*Exercise details*
The entries below are to be restated exactly, and their images are to be omitted.

*The data*
━━━━━━━━
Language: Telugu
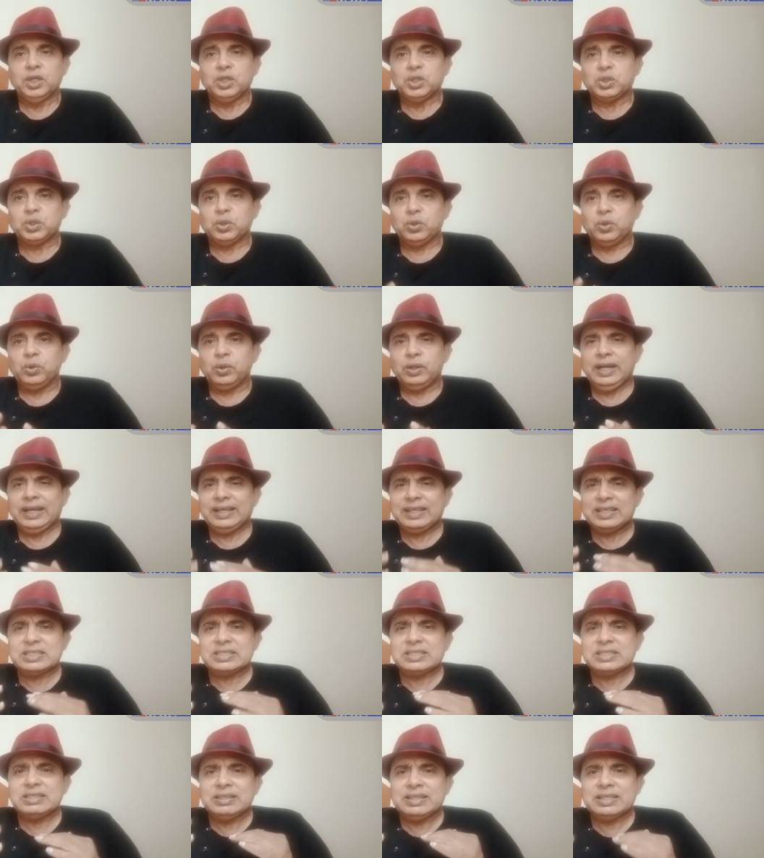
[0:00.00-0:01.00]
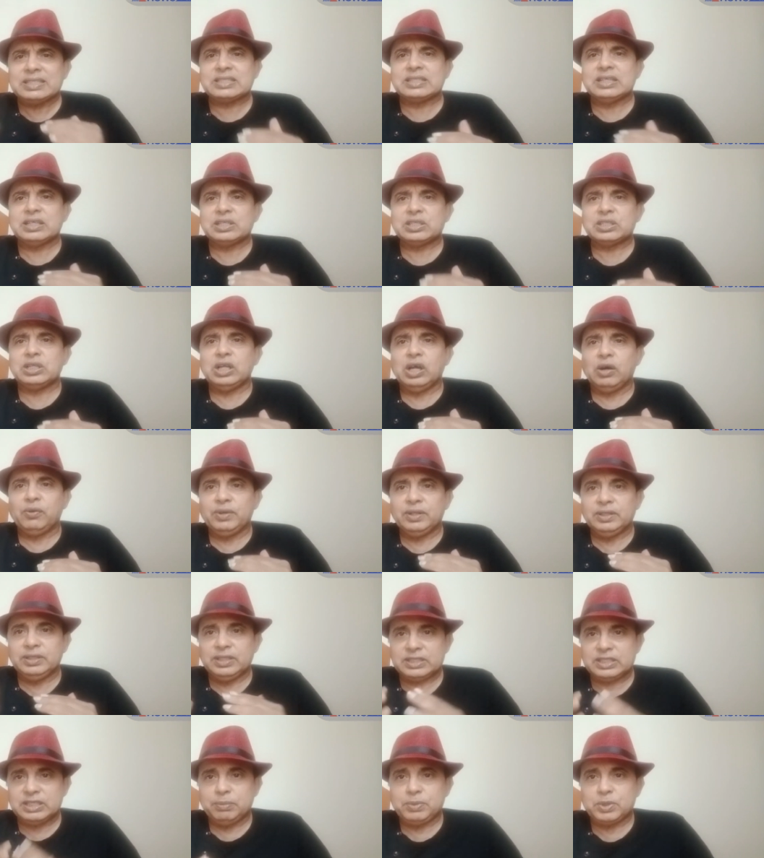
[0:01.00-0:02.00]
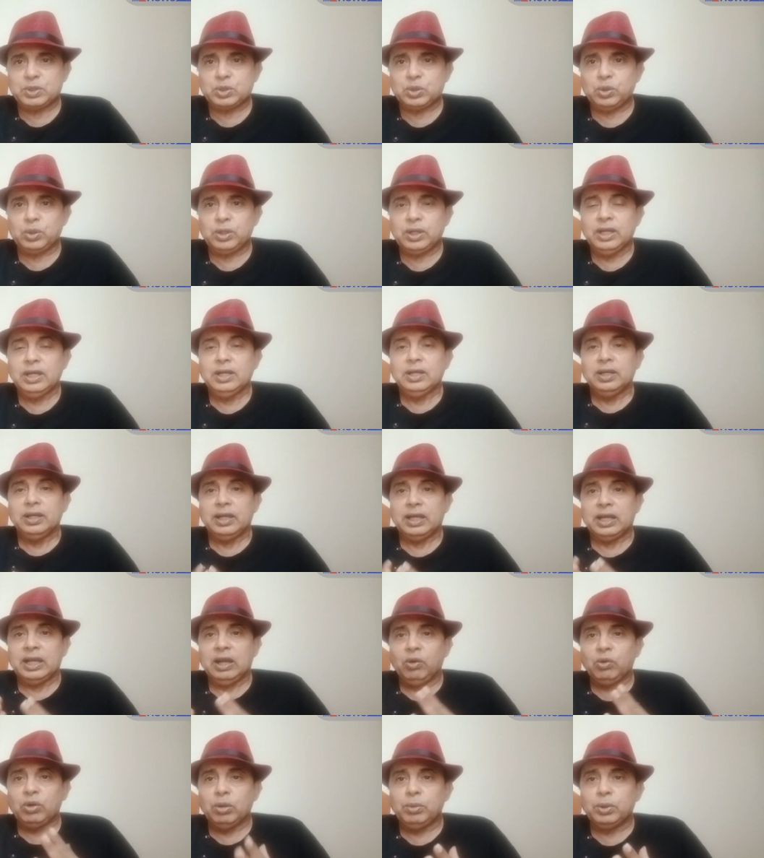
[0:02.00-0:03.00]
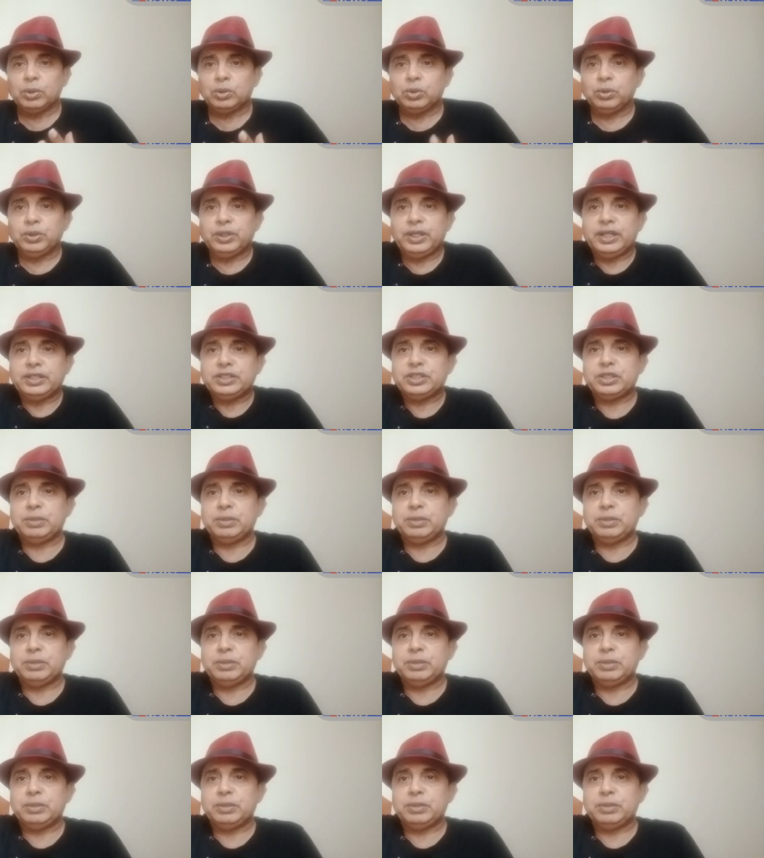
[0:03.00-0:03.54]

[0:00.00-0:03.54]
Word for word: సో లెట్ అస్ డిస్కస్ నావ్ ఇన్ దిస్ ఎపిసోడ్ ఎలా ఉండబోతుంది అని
━━━━━━━━
*Result*
Language: Telugu
[0:00.00-0:01.00]
[0:01.00-0:02.00]
[0:02.00-0:03.00]
[0:03.00-0:03.54]

[0:00.00-0:03.54]
Word for word: సో లెట్ అస్ డిస్కస్ నావ్ ఇన్ దిస్ ఎపిసోడ్ ఎలా ఉండబోతుంది అని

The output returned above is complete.